Baronian started his career as a playwright, writing in 1865 the comedies Yergou derov dzara me (A servant with two masters, published 1911) and Adamnapuyzhn arevelyan (Oriental dentist, published 1868). His satirical writings began appearing in Armenian newspapers. He initially worked for Pogh aravodyan (Morning trumpet) and Yeprad (Euphrates), serving as the editor of the latter from 1871. He also worked for Harutiun Svadjian's journal Meghu (Bee, later renamed Tadron), and he was appointed its editor in 1872. In 1871–1872, he taught at the Mezbourian Armenian school. In 1873, he was a clerk of the Armenian Patriarchate. After this, he taught for a year at the Armenian school in Scutari, where the notable Armenian poet Bedros Tourian was among his students. Baronian became very popular but also made many prominent enemies with his satire. Tadron eventually had to close because of financial difficulties and political targeting. Baronian continued to publish his writings in various Armenian newspapers; these included Russian Armenian ones, where he could avoid Ottoman censorship. In 1876, he published the illustrated journal Tadron paregam mangants.
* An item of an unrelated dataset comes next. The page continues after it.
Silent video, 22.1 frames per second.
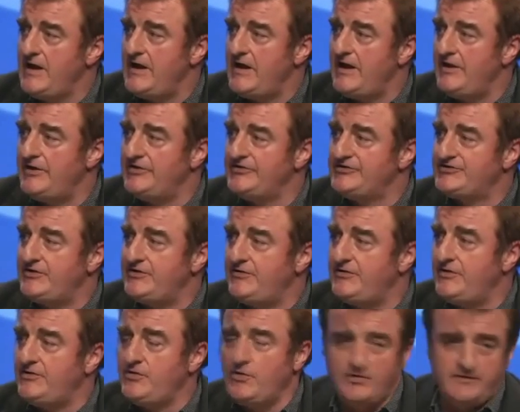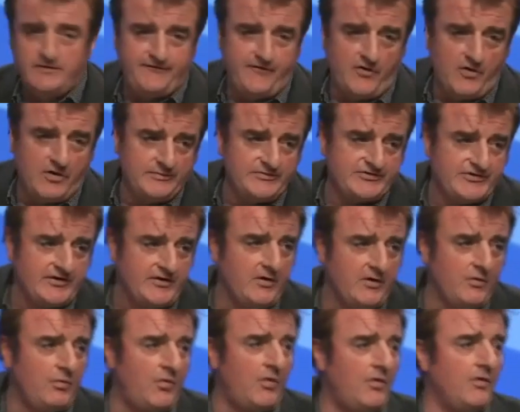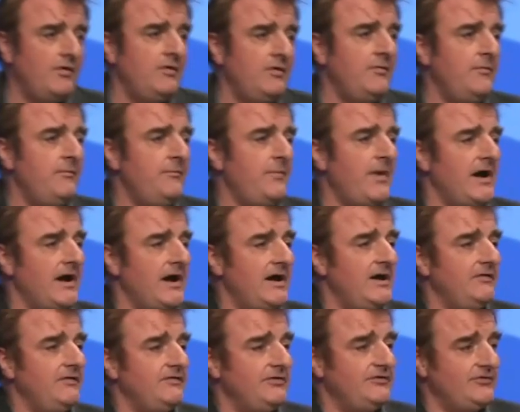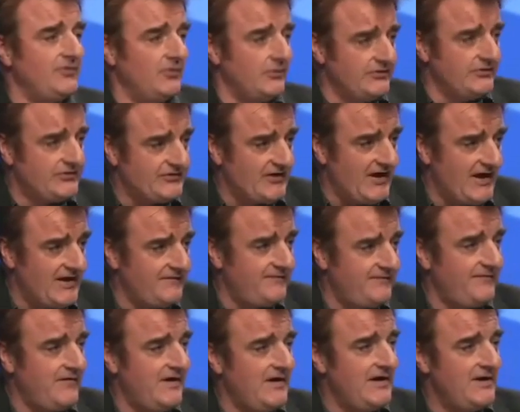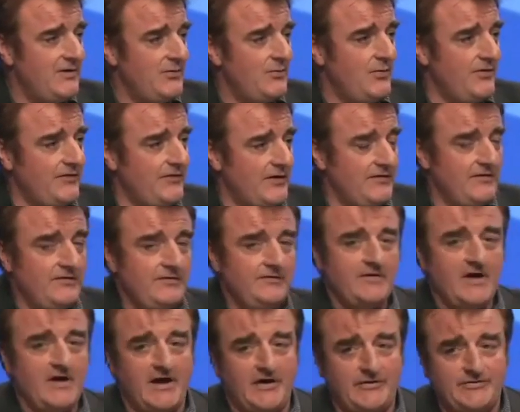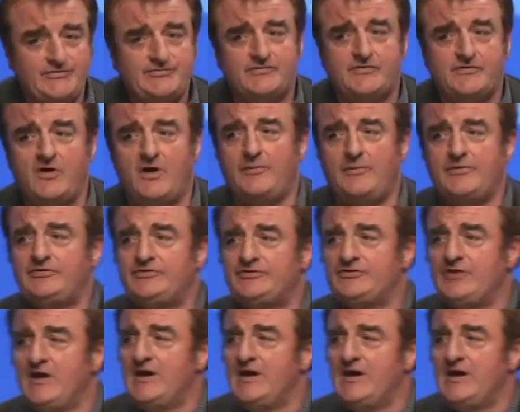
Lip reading: is the uniforms that are worn by the door staff within the House of Commons.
Baronian moved to Smyrna (İzmir) in mid-1877 for financial reasons. In September 1878, he moved back to his hometown, but he returned to Constantinople permanently in June 1879. He married in 1879 and had to work as a bookkeeper to support himself. In 1880, his longest work, Honorable Beggars (Medzabadiv Mouratsganner), was serialized; it is regarded as his best work. Also in 1880, he became the secretary of the United Society of Armenians. The repressive conditions of the Hamidian period forced him refrain from writing openly on political subjects and instead focus on social and communal issues. In 1883, he published the weekly brochure Dzidzagh (Mirth), which contained allegorical satires and lasted for a year. In 1884, he founded the journal Khigar, which operated until it was suppressed by the government in 1888. He then became the accounting teacher at the Getronagan Armenian High School. He died of tuberculosis, in extreme poverty, on 27 May 1891.

== Works ==

The title page of the 1950 Yerevan edition of Honorable Beggars

Baronian's most significant works include the satirical novel Honorable Beggars (Medzabadiv Mouratsganner, 1887), the famous literary diary Hoshosi tseradedr (Notebook of this and that, also Im tseradedre, 1880), and the comedies Baghdasar Aghbar (Brother Balthazar, 1886) and Adamnapuyzhn arevelyan (Oriental dentist, published 1868). In these works, Baronian satirized the defects of Constantinople's society.

Baronian was also known for his biting, sarcastic criticisms of leading figures in the Armenian social circles of Constantinople; some of these critical comments appear in his book Azkayin Chocher (National bigshots).

==Tributes==
The Yerevan State Musical Comedy Theatre is named after Hagop Baronian, as are a school and a street in that city.